Supervisor

Suitable for

Abstract

Co-Supervisored by System Security Lab

In recent years, the boundaries between the physical and the digital world have become increasingly blurry. Nowadays, many digital systems interact in some way with the physical world. Large and complex cyber-physical systems, such as autonomous and electric vehicles, combine the physical and the digital world and enable the interaction between those two domains. Usually, such systems are equipped with numerous sensors to measure physical quantities, such as temperature, pressure, light, and sound.

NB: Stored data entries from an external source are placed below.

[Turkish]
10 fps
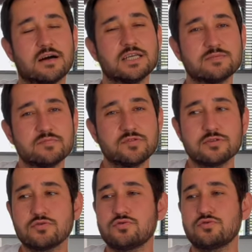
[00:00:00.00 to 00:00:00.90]

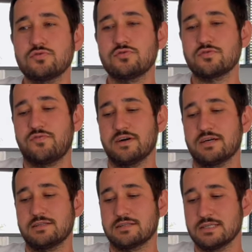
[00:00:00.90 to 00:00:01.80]
Hacmimizi küçülttük
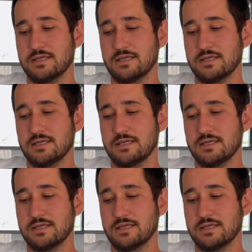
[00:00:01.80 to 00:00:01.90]
fakat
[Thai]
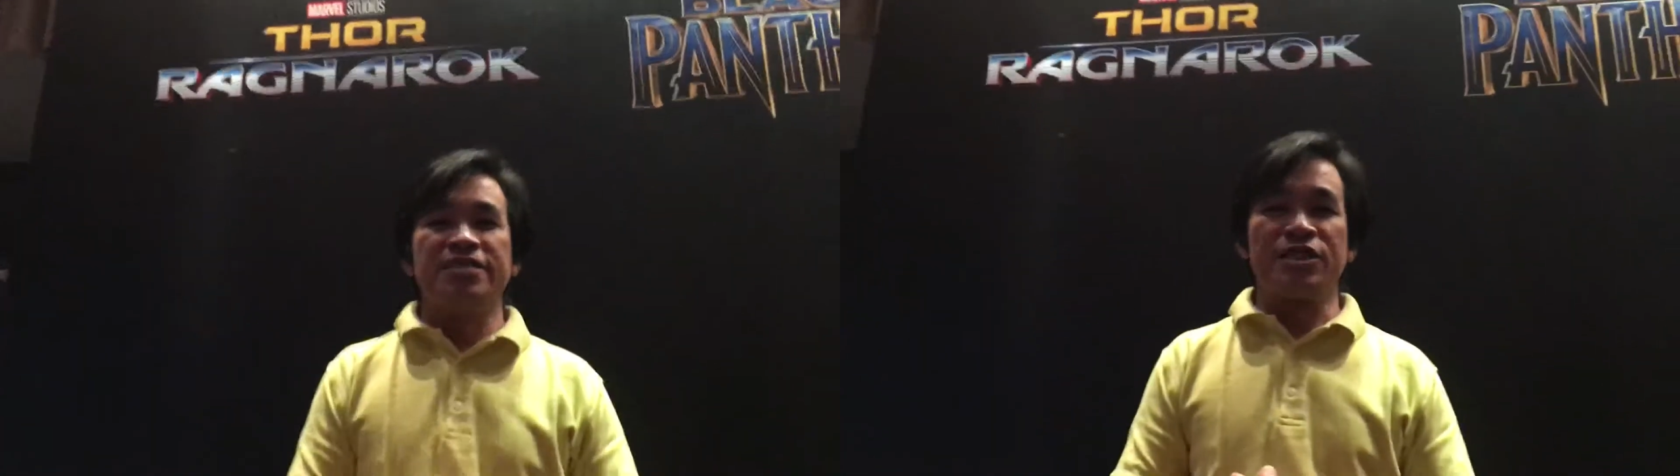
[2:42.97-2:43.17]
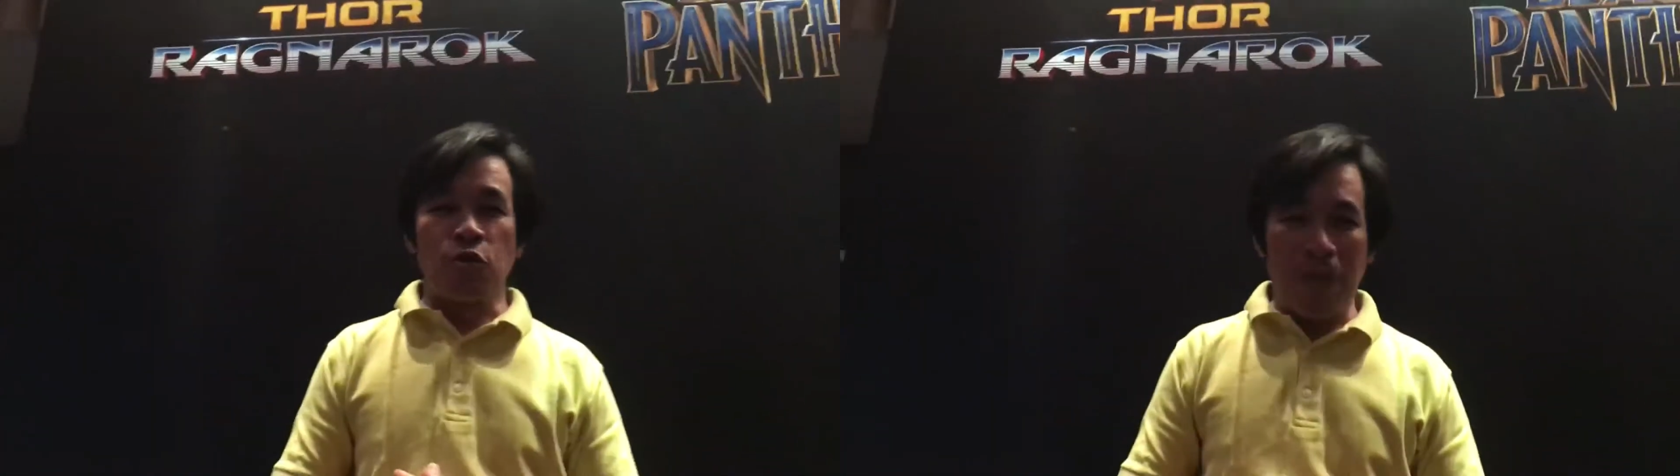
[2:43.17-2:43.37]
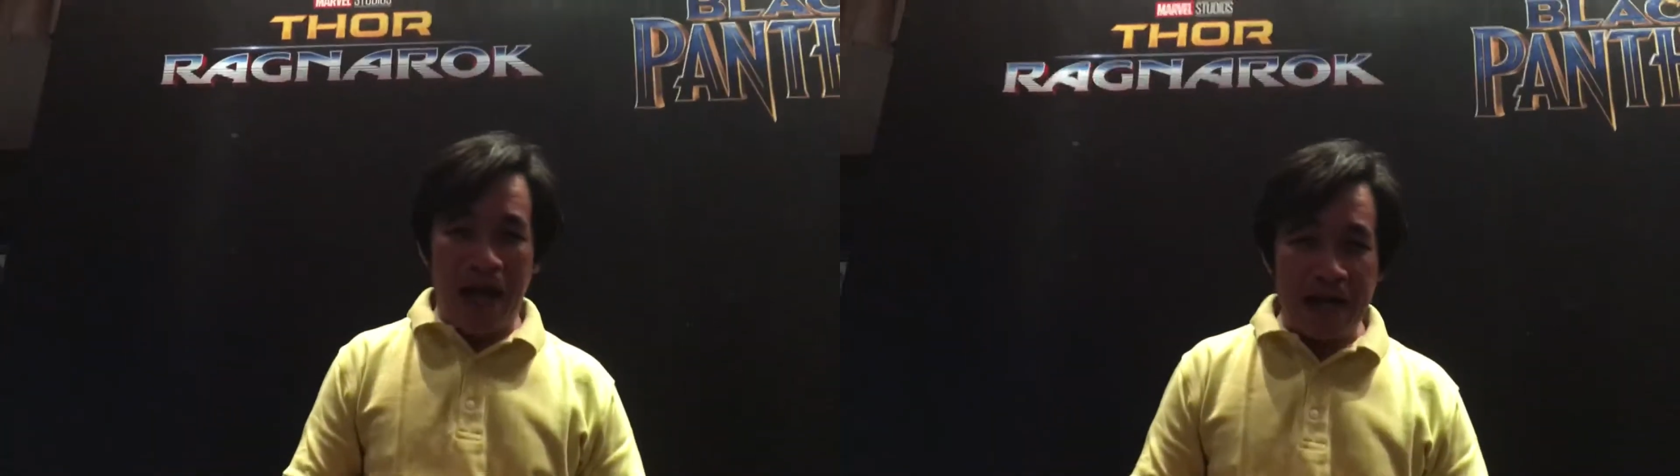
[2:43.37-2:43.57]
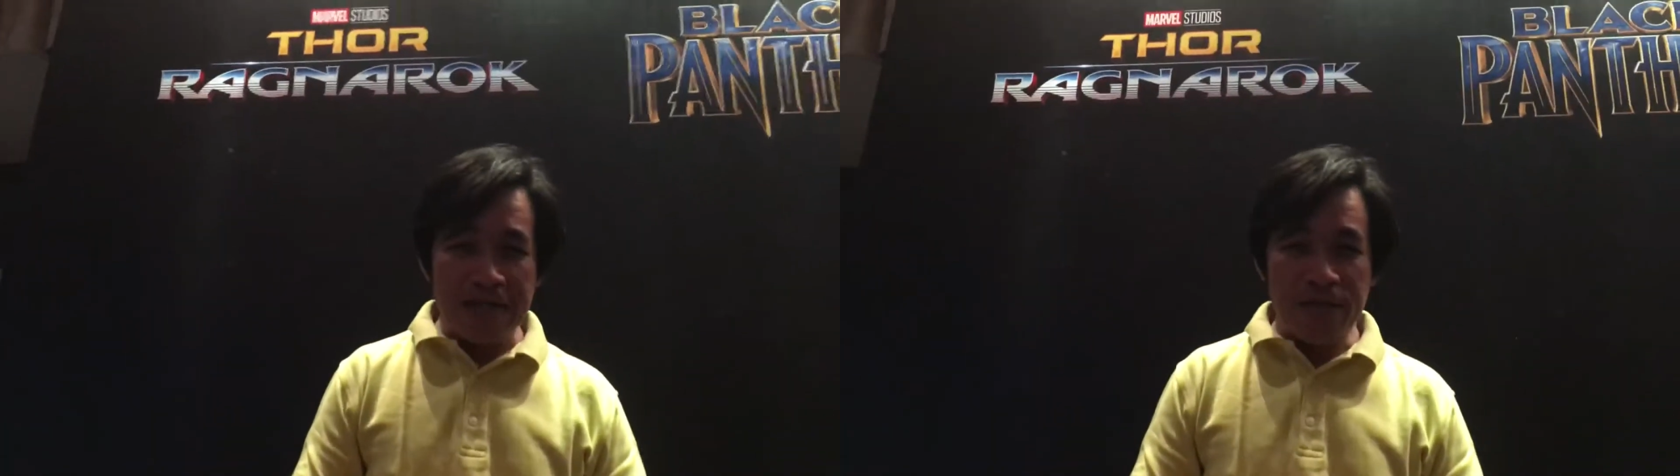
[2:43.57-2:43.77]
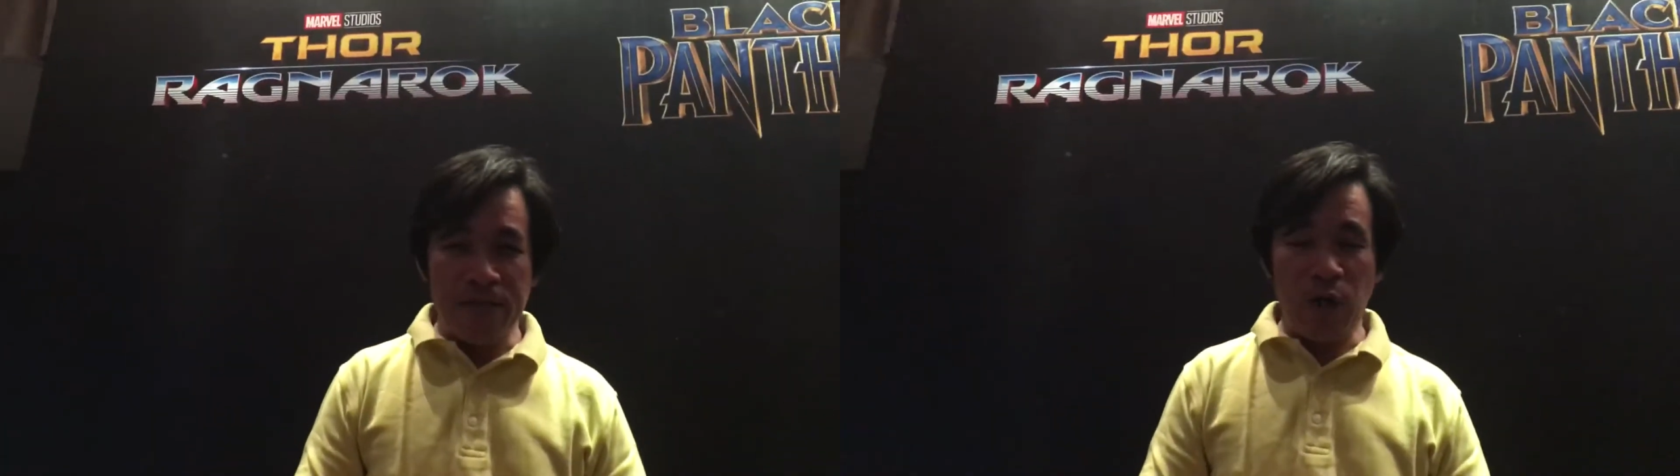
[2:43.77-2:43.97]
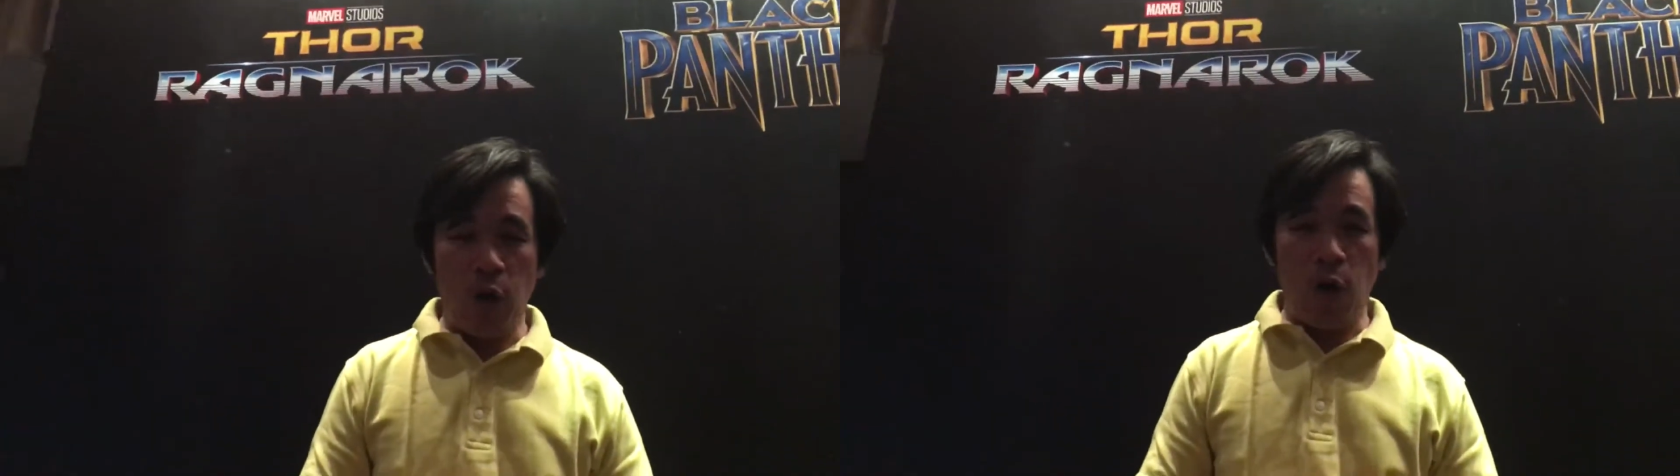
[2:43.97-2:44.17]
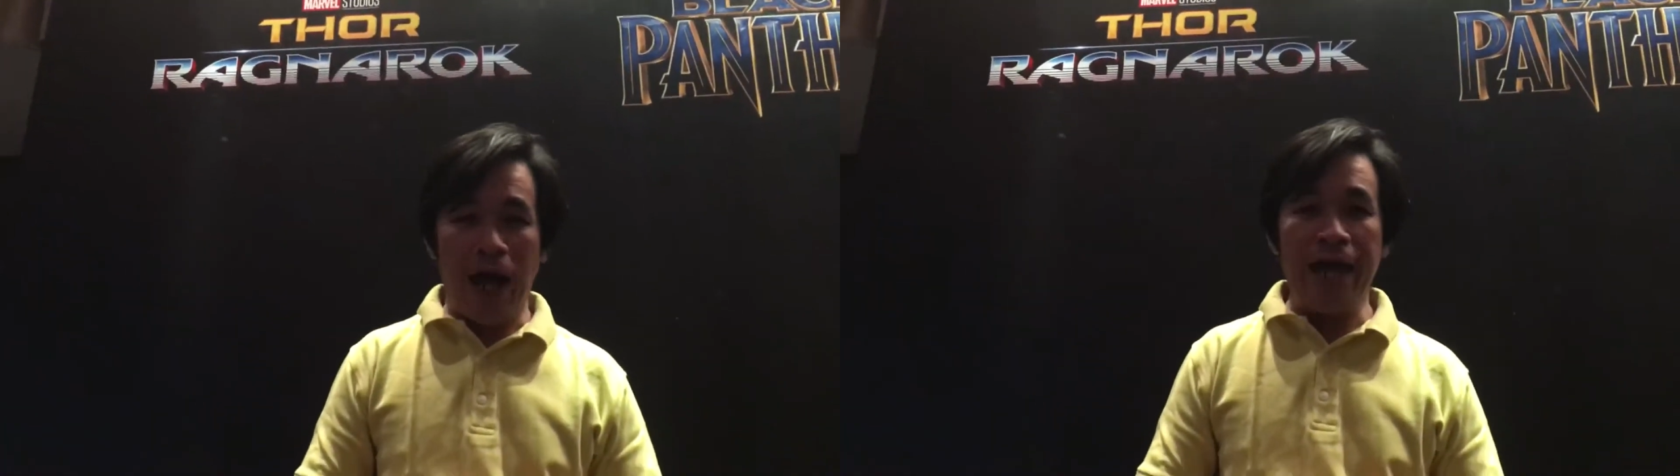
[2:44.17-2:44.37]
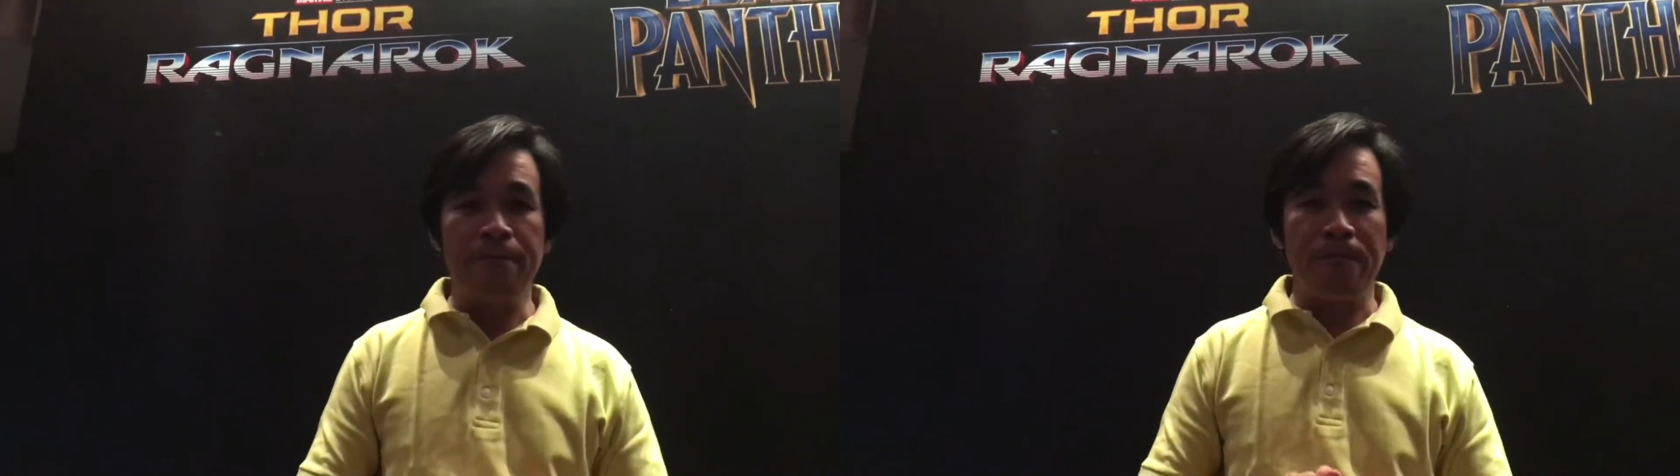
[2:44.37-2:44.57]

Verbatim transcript: สนุกมาก พี่โอให้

These physical quantities are vital inputs for the computations and can influence the decision-making process of the system.

However, the nature of an analog sensor makes it not easily possible to authenticate the physical quantity that triggered a stimulus [1]. For instance, a temperature sensor cannot detect if the stimulus was caused by a legitimate temperature increase or by an adversary using a hairdryer. This is a major concern because the integrity of sensor measurements is critical to ensuring that a system behaves as intended, and a violation of this principle can have serious security, safety and reliability consequences. In our research, we have shown that different sensors are vulnerable to signal injection attacks on the physical layer [2, 3,4].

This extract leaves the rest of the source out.